● WHAT THE TASK REQUIRES
From the line containing "(7.00 s to 7.50 s)" through the last line of the listing, output each line exactly as it stands. Omit pictures.
**** SOURCE DATA
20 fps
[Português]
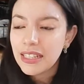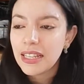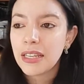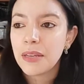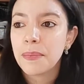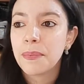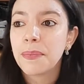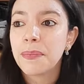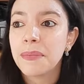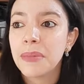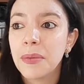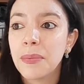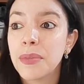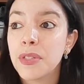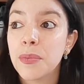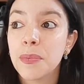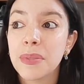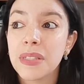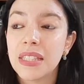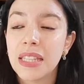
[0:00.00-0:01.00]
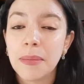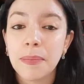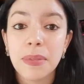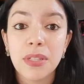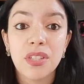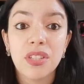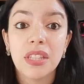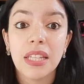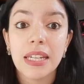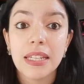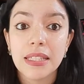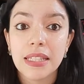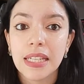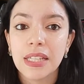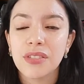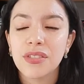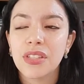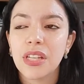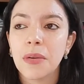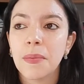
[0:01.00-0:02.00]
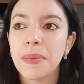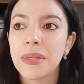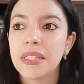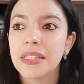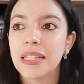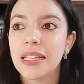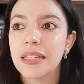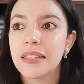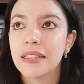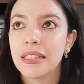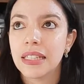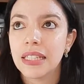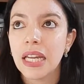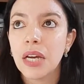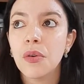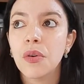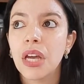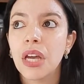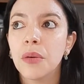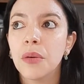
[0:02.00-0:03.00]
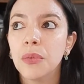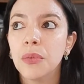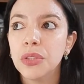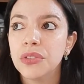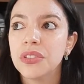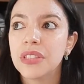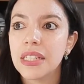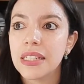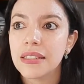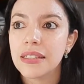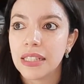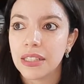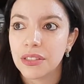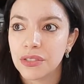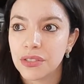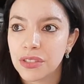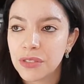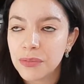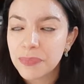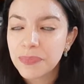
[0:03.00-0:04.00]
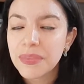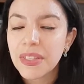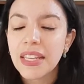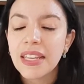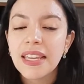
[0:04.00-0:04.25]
Daí depois eu pensei em pedir 300, aí eu pensei assim, não, eu quero muito 300.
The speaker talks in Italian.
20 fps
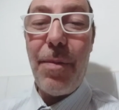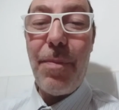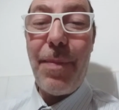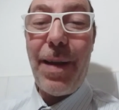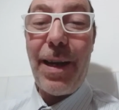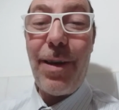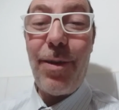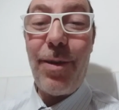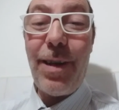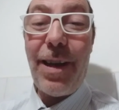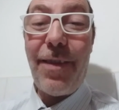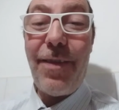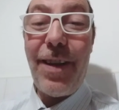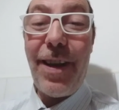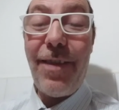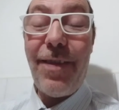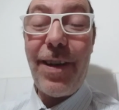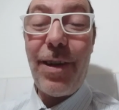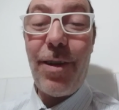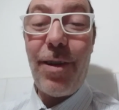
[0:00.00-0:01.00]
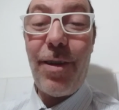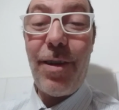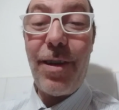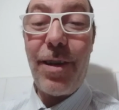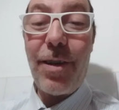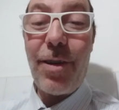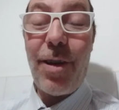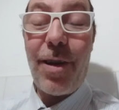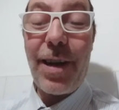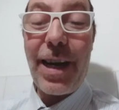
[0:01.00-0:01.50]
ma non avevano
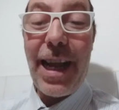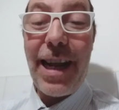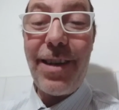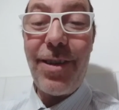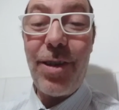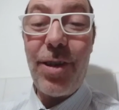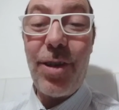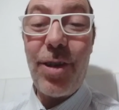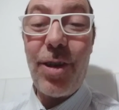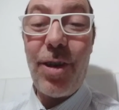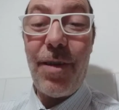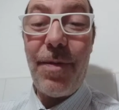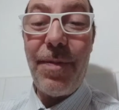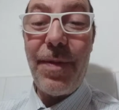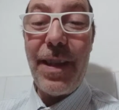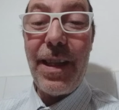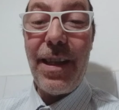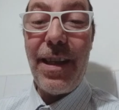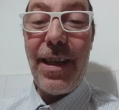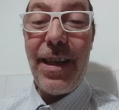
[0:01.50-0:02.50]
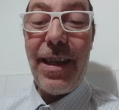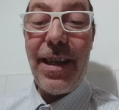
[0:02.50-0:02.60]
il coraggio di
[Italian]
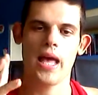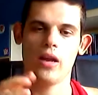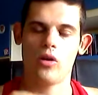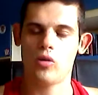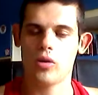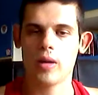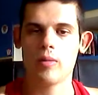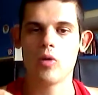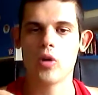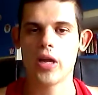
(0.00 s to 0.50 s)
e
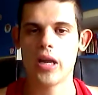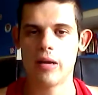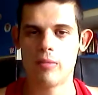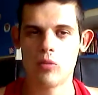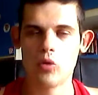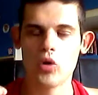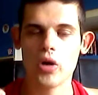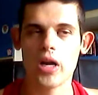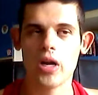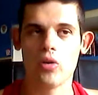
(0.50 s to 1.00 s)
ricordiamo che
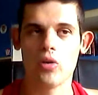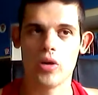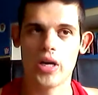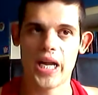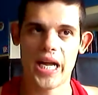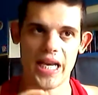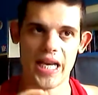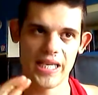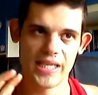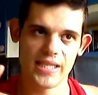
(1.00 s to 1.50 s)
l'amore
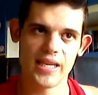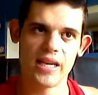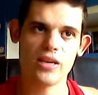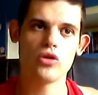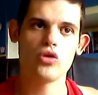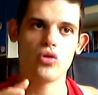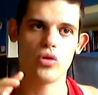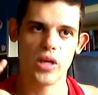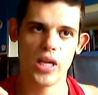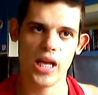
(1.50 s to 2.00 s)
non ha né
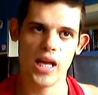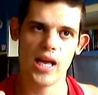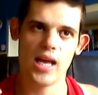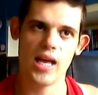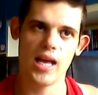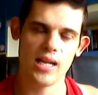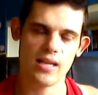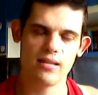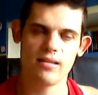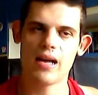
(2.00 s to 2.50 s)
sesso
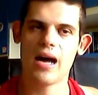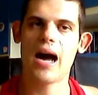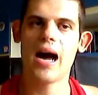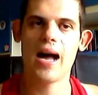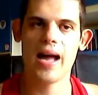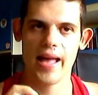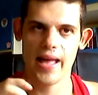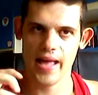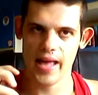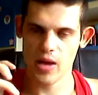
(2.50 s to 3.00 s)
né
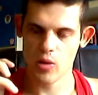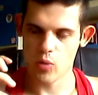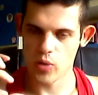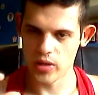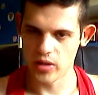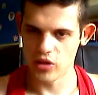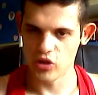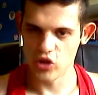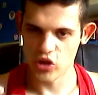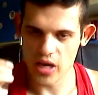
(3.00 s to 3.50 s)
età e
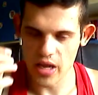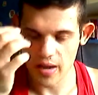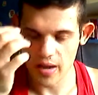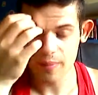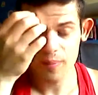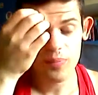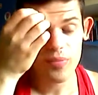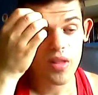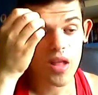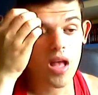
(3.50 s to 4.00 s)
quanti ce
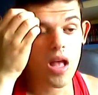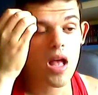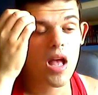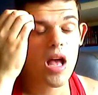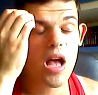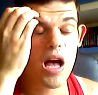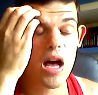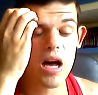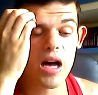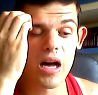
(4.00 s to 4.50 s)

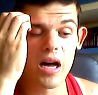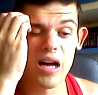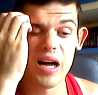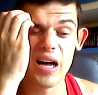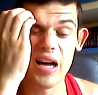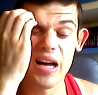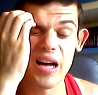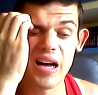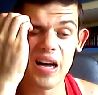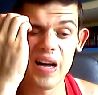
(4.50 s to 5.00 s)
n'è,
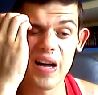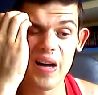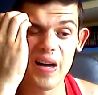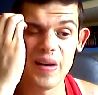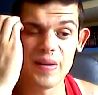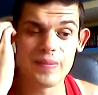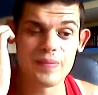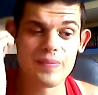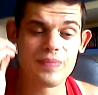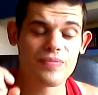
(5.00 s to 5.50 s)

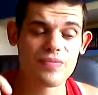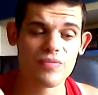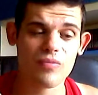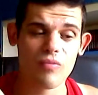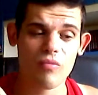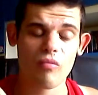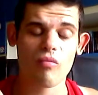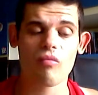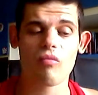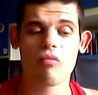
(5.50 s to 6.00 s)
eh,
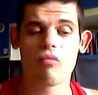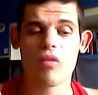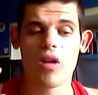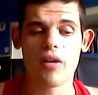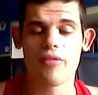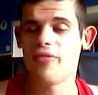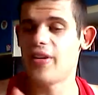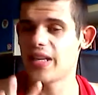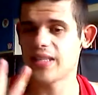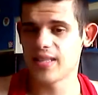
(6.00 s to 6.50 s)

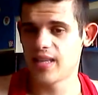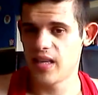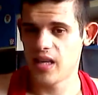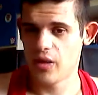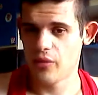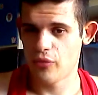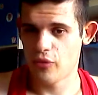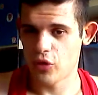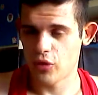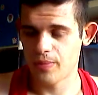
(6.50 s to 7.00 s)
fa
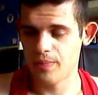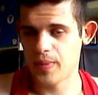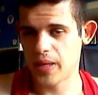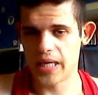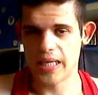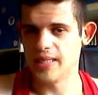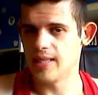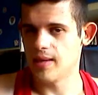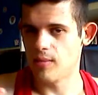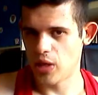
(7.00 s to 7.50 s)
schifo
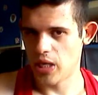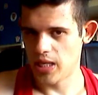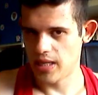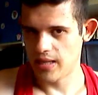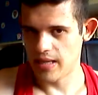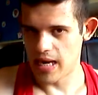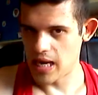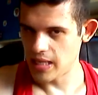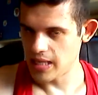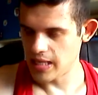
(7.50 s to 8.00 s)
perché siamo in
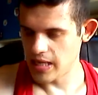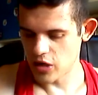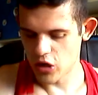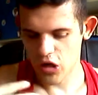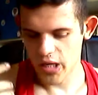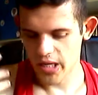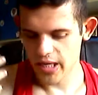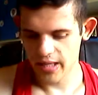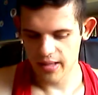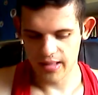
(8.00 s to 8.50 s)
Italia,
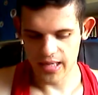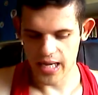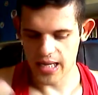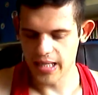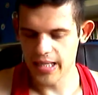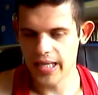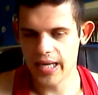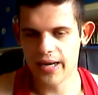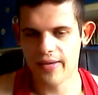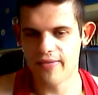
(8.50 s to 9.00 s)
no?
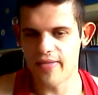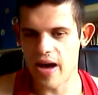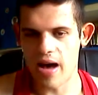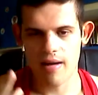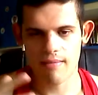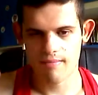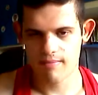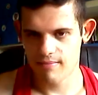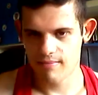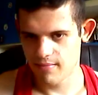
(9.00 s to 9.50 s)
L'Italia
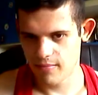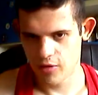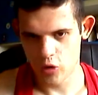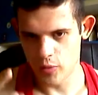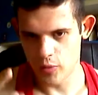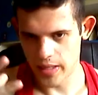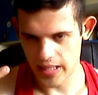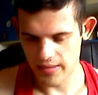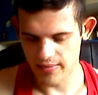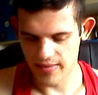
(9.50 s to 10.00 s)
va
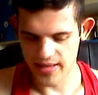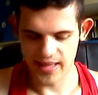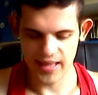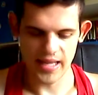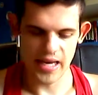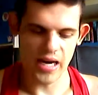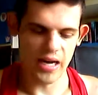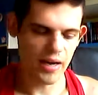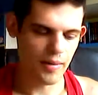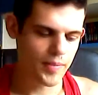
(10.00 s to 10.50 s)
come la deve
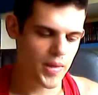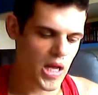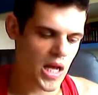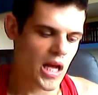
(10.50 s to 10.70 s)
andare.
********
● OUTPUT FOR THIS TASK
(7.00 s to 7.50 s)
schifo
(7.50 s to 8.00 s)
perché siamo in
(8.00 s to 8.50 s)
Italia,
(8.50 s to 9.00 s)
no?
(9.00 s to 9.50 s)
L'Italia
(9.50 s to 10.00 s)
va
(10.00 s to 10.50 s)
come la deve
(10.50 s to 10.70 s)
andare.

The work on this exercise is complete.